The “traveling wave reactor,” first conceived in 1958, has been intensively investigated only since about 2006. It represents a new—and unproven— type of nuclear reactor, called a sodium-cooled fast reactor, that does not use enriched uranium exclusively for fuel. Instead, TerraPower’s reactor uses the waste byproduct of the enrichment process (or waste uranium).

At the beginning of the process, the TerraPower-designed reactor requires a small amount of enriched uranium, but then it continues to operate on the waste product and can make and consume its own fuel. The benefits are that the reactor doesn’t have to be refueled or have its waste removed until the end of life of the reactor (a century or more). Using waste uranium reduces the amount of waste in the overall nuclear life cycle, and extends the available supply of the world’s uranium for nuclear by many times.

What’s more, using sodium as a coolant is theoretically an advantage, because the liquid metal coolant has a high heat capacity which provides thermal inertia against overheating.  However, a disadvantage of sodium is its chemical reactivity, which requires special precautions to prevent and suppress fires. If sodium comes into contact with water, it explodes, and it burns when in contact with air.

This was the case at the Monju Nuclear Power Plant, a Japanese sodium-cooled fast reactor located in Tsuruga, Fukui Prefecture. The reactor went online in April 1994, but an accident in December 1995, in which a sodium leak caused a major fire, forced a shutdown. A subsequent scandal involving a cover-up of the scope of the accident delayed its restart until May 2010–however, three months later, another accident shut the plant down again.


Sodium handling at the now-shuttered Monju plant in Japan (courtesy Monju).

Findings

Thus, the new study, conducted and authored by Arjun Makhijani, Ph.D., nuclear engineer and president of the Institute for Energy and Environmental Research, concludes:

  • The sodium-cooled reactor experience does not bode well for TWRs—Makhijani notes, “Sodium-cooled fast reactors have a checkered history. Some have operated well, while others have done poorly. The most recent commercial demonstration reactors belong in the latter category.
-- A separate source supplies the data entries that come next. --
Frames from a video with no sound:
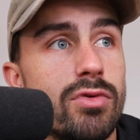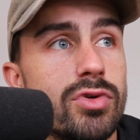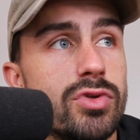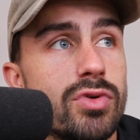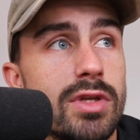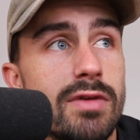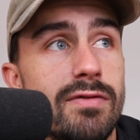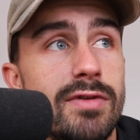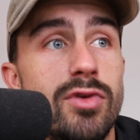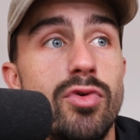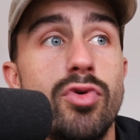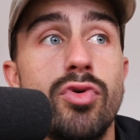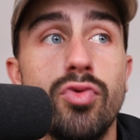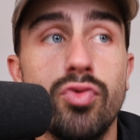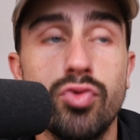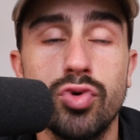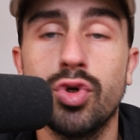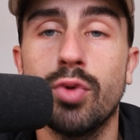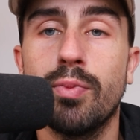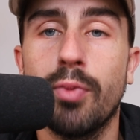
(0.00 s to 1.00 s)
euros sur des vidéos
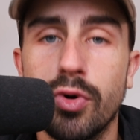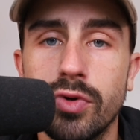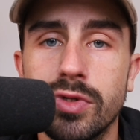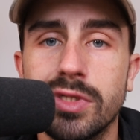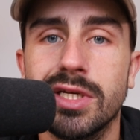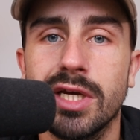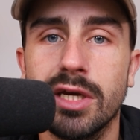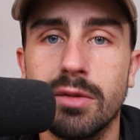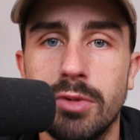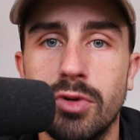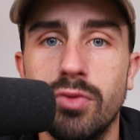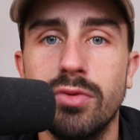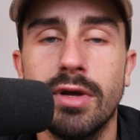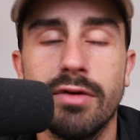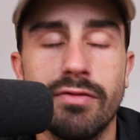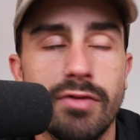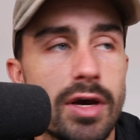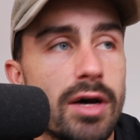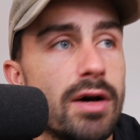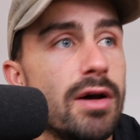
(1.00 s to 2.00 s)
où je prends 5 minutes
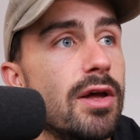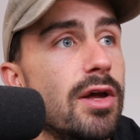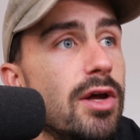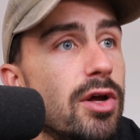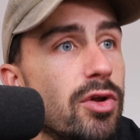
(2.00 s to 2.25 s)
à faire.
The French demonstration reactor, Superphénix, operated at an average capacity factor of less than 7 percent over 11 years before being shut in 1996….The Japanese Monju reactor, commissioned in 1994, and connected to the grid in 1995, had a sodium leak and fire in 1995. It was closed until May 2010, when it was restarted for testing, but suffered another accident in August 2010. It has not been restarted since.”
  • Power produced by TWRs would not be affordable or competitive—Again, the author points out, “Even apart from the poor reliability in many cases, sodium-cooled breeder reactor capital costs have been very variable and have not decreased over time. Fermi I, built in the 1960s, cost about $4,000 per kilowatt; while the Fast Flux Test Facility, operational in 1980, cost over $10,000 per kilowatt. Superphénix cost, commissioned in 1986, was priced at about $4,800 per kilowatt; but Monju, commissioned nearly a decade later, cost over $20,000 per kilowatt [all in 1996 dollars].”
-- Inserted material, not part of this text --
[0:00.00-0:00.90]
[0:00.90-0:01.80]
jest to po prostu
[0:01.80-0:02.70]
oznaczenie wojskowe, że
Not Convincing, Even on Paper

Makhijani notes, “Given the reactor development that remains, it is highly unlikely that such reactors could help significantly alleviate the problem of fossil fuel generation in the next few decades, when it must be solved. TWRs are likely to be economically obsolete before there are commercialized.”
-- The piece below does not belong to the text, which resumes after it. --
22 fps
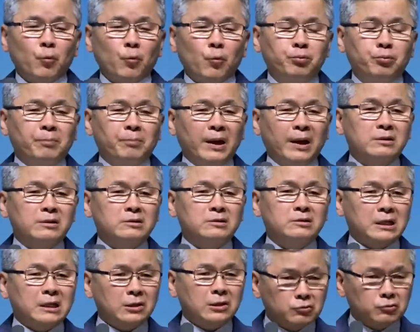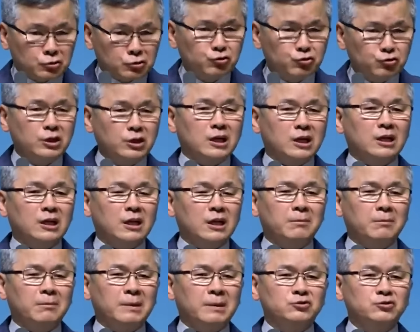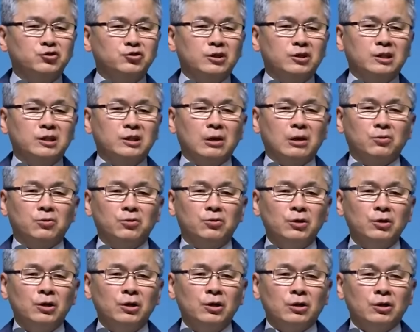고픈 배를 채워주니까 내가 만족이 되고,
Report reviewer M.V. Ramana, Ph.D., Nuclear Futures Laboratory and Program on Science and Global Security, Woodrow Wilson School of Public and International Affairs, Princeton University, agreed: “Sodium cooled fast neutron reactors have been pursued by several countries around the world. The lesson from the many decades of such pursuit has been that these reactors are expensive, are prone to operational problems and sodium leaks, and are susceptible to severe accidents under some circumstances. There is no evidence that TWR will overcome any of these. It is not convincing even on paper.”